= Work order =
All the entries, exactly as they read, must be written out again.

==*==

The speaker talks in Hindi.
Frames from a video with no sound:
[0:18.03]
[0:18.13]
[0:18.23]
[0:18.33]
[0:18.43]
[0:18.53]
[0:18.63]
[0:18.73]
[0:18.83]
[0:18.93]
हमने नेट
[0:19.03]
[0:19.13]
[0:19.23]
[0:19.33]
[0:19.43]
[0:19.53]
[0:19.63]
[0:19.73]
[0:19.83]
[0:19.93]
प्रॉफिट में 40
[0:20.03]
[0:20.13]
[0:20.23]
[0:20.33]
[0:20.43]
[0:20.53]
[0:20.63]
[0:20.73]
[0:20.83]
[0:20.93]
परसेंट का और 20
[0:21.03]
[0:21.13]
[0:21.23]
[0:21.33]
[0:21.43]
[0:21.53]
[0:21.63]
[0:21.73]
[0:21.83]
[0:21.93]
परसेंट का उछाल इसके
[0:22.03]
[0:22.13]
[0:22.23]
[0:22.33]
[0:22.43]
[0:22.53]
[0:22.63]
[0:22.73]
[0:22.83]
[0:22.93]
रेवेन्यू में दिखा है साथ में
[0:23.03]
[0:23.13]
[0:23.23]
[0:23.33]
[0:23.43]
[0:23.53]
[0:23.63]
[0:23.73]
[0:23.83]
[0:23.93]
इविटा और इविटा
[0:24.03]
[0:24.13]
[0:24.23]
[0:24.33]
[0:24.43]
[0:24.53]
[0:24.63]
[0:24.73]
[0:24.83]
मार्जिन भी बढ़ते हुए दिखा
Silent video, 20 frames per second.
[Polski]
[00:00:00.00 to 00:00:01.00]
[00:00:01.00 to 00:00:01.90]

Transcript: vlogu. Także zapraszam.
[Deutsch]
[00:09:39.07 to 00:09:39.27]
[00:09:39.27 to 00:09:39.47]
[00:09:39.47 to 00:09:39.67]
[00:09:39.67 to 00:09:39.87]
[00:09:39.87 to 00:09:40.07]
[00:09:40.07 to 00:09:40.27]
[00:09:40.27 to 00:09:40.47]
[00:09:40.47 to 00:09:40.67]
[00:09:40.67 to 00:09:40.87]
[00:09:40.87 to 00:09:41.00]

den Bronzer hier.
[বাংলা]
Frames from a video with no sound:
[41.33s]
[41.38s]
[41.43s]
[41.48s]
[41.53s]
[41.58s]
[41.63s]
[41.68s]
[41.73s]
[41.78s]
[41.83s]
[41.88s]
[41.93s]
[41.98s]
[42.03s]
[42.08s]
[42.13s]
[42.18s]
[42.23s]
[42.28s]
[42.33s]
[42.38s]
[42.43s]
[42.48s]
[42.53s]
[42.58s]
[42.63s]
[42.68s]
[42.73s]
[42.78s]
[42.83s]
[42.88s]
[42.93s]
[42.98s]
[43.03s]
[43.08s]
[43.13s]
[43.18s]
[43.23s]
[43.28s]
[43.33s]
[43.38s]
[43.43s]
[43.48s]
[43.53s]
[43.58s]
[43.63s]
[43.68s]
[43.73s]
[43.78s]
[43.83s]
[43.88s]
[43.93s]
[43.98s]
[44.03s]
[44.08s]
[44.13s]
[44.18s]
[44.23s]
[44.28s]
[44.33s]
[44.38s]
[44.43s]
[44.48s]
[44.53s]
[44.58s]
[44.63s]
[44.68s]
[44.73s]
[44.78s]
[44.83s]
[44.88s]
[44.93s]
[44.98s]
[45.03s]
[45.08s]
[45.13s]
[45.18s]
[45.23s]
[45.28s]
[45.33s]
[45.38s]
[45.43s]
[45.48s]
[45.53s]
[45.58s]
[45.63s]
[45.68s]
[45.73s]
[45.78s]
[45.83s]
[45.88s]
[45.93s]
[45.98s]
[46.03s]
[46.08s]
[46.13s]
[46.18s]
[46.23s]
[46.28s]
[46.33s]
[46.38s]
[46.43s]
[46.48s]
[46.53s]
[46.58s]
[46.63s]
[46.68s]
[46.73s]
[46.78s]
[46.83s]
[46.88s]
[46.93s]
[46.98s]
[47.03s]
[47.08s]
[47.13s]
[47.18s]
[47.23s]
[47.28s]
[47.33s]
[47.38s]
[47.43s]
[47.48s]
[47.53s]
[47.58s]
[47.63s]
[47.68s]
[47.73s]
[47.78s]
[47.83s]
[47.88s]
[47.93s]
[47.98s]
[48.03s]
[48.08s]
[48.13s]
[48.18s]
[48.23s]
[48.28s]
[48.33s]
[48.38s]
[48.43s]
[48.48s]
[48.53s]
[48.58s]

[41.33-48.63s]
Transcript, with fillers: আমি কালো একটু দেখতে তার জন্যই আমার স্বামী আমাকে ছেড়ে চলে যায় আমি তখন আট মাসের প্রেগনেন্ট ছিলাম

==*==

= Answer for the task =
The speaker talks in Hindi.
Frames from a video with no sound:
[0:18.03]
[0:18.13]
[0:18.23]
[0:18.33]
[0:18.43]
[0:18.53]
[0:18.63]
[0:18.73]
[0:18.83]
[0:18.93]
हमने नेट
[0:19.03]
[0:19.13]
[0:19.23]
[0:19.33]
[0:19.43]
[0:19.53]
[0:19.63]
[0:19.73]
[0:19.83]
[0:19.93]
प्रॉफिट में 40
[0:20.03]
[0:20.13]
[0:20.23]
[0:20.33]
[0:20.43]
[0:20.53]
[0:20.63]
[0:20.73]
[0:20.83]
[0:20.93]
परसेंट का और 20
[0:21.03]
[0:21.13]
[0:21.23]
[0:21.33]
[0:21.43]
[0:21.53]
[0:21.63]
[0:21.73]
[0:21.83]
[0:21.93]
परसेंट का उछाल इसके
[0:22.03]
[0:22.13]
[0:22.23]
[0:22.33]
[0:22.43]
[0:22.53]
[0:22.63]
[0:22.73]
[0:22.83]
[0:22.93]
रेवेन्यू में दिखा है साथ में
[0:23.03]
[0:23.13]
[0:23.23]
[0:23.33]
[0:23.43]
[0:23.53]
[0:23.63]
[0:23.73]
[0:23.83]
[0:23.93]
इविटा और इविटा
[0:24.03]
[0:24.13]
[0:24.23]
[0:24.33]
[0:24.43]
[0:24.53]
[0:24.63]
[0:24.73]
[0:24.83]
मार्जिन भी बढ़ते हुए दिखा
Silent video, 20 frames per second.
[Polski]
[00:00:00.00 to 00:00:01.00]
[00:00:01.00 to 00:00:01.90]

Transcript: vlogu. Także zapraszam.
[Deutsch]
[00:09:39.07 to 00:09:39.27]
[00:09:39.27 to 00:09:39.47]
[00:09:39.47 to 00:09:39.67]
[00:09:39.67 to 00:09:39.87]
[00:09:39.87 to 00:09:40.07]
[00:09:40.07 to 00:09:40.27]
[00:09:40.27 to 00:09:40.47]
[00:09:40.47 to 00:09:40.67]
[00:09:40.67 to 00:09:40.87]
[00:09:40.87 to 00:09:41.00]

den Bronzer hier.
[বাংলা]
Frames from a video with no sound:
[41.33s]
[41.38s]
[41.43s]
[41.48s]
[41.53s]
[41.58s]
[41.63s]
[41.68s]
[41.73s]
[41.78s]
[41.83s]
[41.88s]
[41.93s]
[41.98s]
[42.03s]
[42.08s]
[42.13s]
[42.18s]
[42.23s]
[42.28s]
[42.33s]
[42.38s]
[42.43s]
[42.48s]
[42.53s]
[42.58s]
[42.63s]
[42.68s]
[42.73s]
[42.78s]
[42.83s]
[42.88s]
[42.93s]
[42.98s]
[43.03s]
[43.08s]
[43.13s]
[43.18s]
[43.23s]
[43.28s]
[43.33s]
[43.38s]
[43.43s]
[43.48s]
[43.53s]
[43.58s]
[43.63s]
[43.68s]
[43.73s]
[43.78s]
[43.83s]
[43.88s]
[43.93s]
[43.98s]
[44.03s]
[44.08s]
[44.13s]
[44.18s]
[44.23s]
[44.28s]
[44.33s]
[44.38s]
[44.43s]
[44.48s]
[44.53s]
[44.58s]
[44.63s]
[44.68s]
[44.73s]
[44.78s]
[44.83s]
[44.88s]
[44.93s]
[44.98s]
[45.03s]
[45.08s]
[45.13s]
[45.18s]
[45.23s]
[45.28s]
[45.33s]
[45.38s]
[45.43s]
[45.48s]
[45.53s]
[45.58s]
[45.63s]
[45.68s]
[45.73s]
[45.78s]
[45.83s]
[45.88s]
[45.93s]
[45.98s]
[46.03s]
[46.08s]
[46.13s]
[46.18s]
[46.23s]
[46.28s]
[46.33s]
[46.38s]
[46.43s]
[46.48s]
[46.53s]
[46.58s]
[46.63s]
[46.68s]
[46.73s]
[46.78s]
[46.83s]
[46.88s]
[46.93s]
[46.98s]
[47.03s]
[47.08s]
[47.13s]
[47.18s]
[47.23s]
[47.28s]
[47.33s]
[47.38s]
[47.43s]
[47.48s]
[47.53s]
[47.58s]
[47.63s]
[47.68s]
[47.73s]
[47.78s]
[47.83s]
[47.88s]
[47.93s]
[47.98s]
[48.03s]
[48.08s]
[48.13s]
[48.18s]
[48.23s]
[48.28s]
[48.33s]
[48.38s]
[48.43s]
[48.48s]
[48.53s]
[48.58s]

[41.33-48.63s]
Transcript, with fillers: আমি কালো একটু দেখতে তার জন্যই আমার স্বামী আমাকে ছেড়ে চলে যায় আমি তখন আট মাসের প্রেগনেন্ট ছিলাম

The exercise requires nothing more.